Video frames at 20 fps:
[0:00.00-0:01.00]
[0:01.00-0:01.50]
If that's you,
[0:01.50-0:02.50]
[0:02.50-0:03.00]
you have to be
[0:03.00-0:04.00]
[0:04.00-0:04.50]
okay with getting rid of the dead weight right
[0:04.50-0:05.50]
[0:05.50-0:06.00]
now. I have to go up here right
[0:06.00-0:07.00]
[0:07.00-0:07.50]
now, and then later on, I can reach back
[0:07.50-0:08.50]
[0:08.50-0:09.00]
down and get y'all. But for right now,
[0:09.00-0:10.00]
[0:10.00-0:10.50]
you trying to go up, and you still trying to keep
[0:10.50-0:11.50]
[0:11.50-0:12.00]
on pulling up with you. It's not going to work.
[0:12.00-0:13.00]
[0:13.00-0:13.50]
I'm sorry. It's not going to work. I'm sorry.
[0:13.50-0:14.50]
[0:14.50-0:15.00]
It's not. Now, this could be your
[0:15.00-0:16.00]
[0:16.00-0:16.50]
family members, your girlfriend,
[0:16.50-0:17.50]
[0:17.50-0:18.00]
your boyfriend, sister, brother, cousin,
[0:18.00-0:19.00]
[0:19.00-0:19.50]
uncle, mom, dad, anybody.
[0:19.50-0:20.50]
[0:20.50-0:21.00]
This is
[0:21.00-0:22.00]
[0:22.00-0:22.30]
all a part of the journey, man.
○ ○ ○ ○ ○ ○ ○
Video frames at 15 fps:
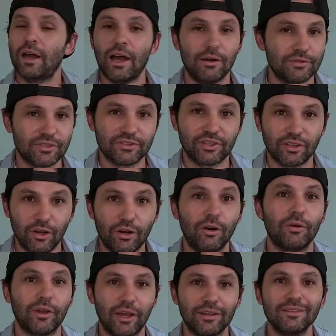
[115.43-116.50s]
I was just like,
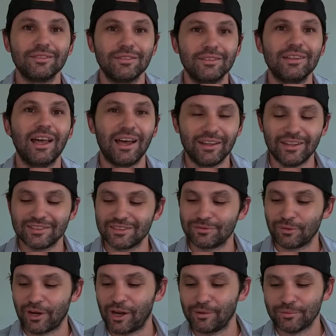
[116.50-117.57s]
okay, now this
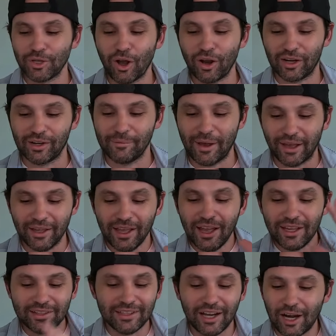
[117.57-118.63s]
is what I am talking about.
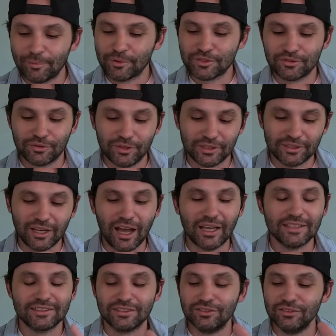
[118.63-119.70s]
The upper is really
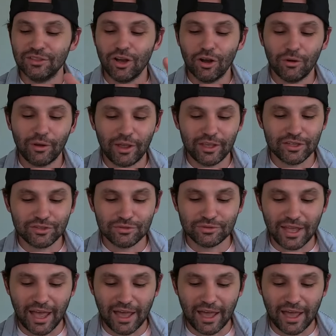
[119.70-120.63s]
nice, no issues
○ ○ ○ ○ ○ ○ ○
• [Work request]:
Only one stretch of the data above is needed. Restate it word for word, from the line containing "[0:01.00-0:01.50]" through the line containing "[0:09.00-0:10.00]", both ends included.

• [Response box]:
[0:01.00-0:01.50]
If that's you,
[0:01.50-0:02.50]
[0:02.50-0:03.00]
you have to be
[0:03.00-0:04.00]
[0:04.00-0:04.50]
okay with getting rid of the dead weight right
[0:04.50-0:05.50]
[0:05.50-0:06.00]
now. I have to go up here right
[0:06.00-0:07.00]
[0:07.00-0:07.50]
now, and then later on, I can reach back
[0:07.50-0:08.50]
[0:08.50-0:09.00]
down and get y'all. But for right now,
[0:09.00-0:10.00]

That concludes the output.